Q. What are the early symptoms of ALS?The early symptoms of ALS include muscle twitches in the arm, leg, shoulder, or tongue, muscle cramps, tight and stiff muscles (spasticity), muscle weakness affecting an arm, a leg, neck or diaphragm. Also, one may experience slurred and nasal speech and difficulty in chewing or swallowing. It has been observed that for many individuals the first sign of ALS may appear in the hand or arm which creates difficulty in doing simple tasks such as buttoning a shirt, writing, or turning a key in a lock. In other cases, symptoms initially affect one of the legs because of which people experience awkwardness while walking or running, or they notice that they are tripping or stumbling more often.
Q. How can we confirm if it is ALS?It is not possible for one test to provide a definitive diagnosis of ALS. ALS can be primarily diagnosed based on detailed history of the symptoms and signs observed by a physician during physical examination along with a series of tests such as Electromyography (EMG) and nerve conduction study (NCS). EMG is a special recording technique that detects electrical activity of muscle fibers and the other is NCS, which measures electrical activity of the nerves and muscles.
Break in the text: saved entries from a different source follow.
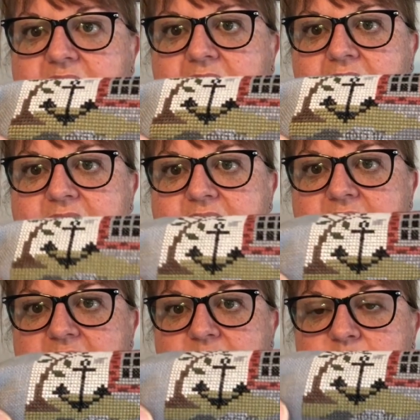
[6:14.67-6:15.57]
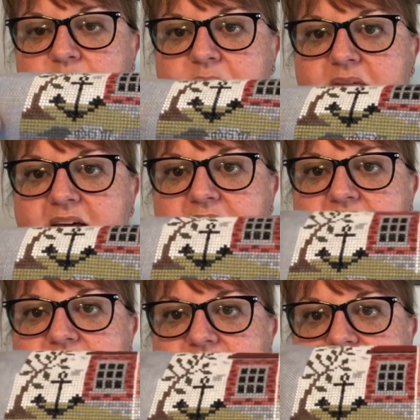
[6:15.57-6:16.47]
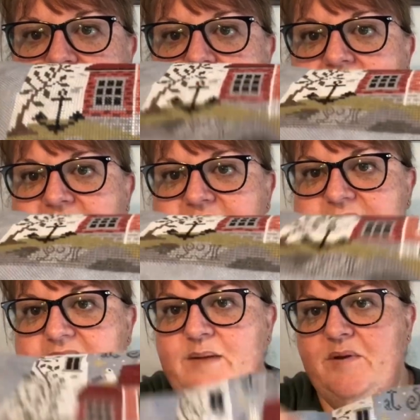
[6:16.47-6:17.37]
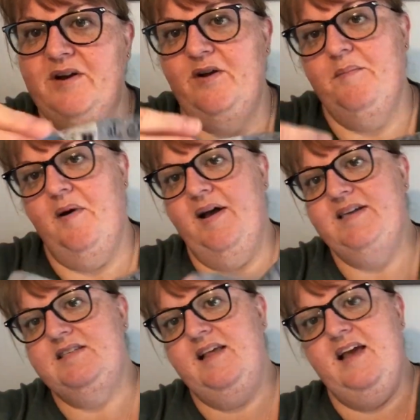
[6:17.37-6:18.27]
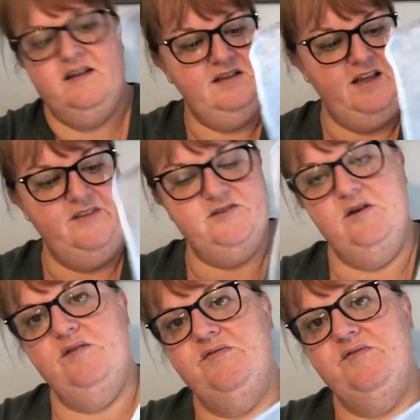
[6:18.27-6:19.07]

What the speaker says: L and M that it's kind of hard to see, but I don't mind that you have to look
Q. Can ALS be familial?About 5 to 10 percent of all ALS cases are familial, which means that an individual inherits the disease from his or her parents. The risk factors associated with ALS includes smoking and exposure to pesticides and insecticides. In one report it has been shown that service in the military can cause ALS. Researchers have suggested that exposure to toxins during warfare, or strenuous physical activity, are possible reasons because of which some veterans and athletes may be at increased risk of developing ALS.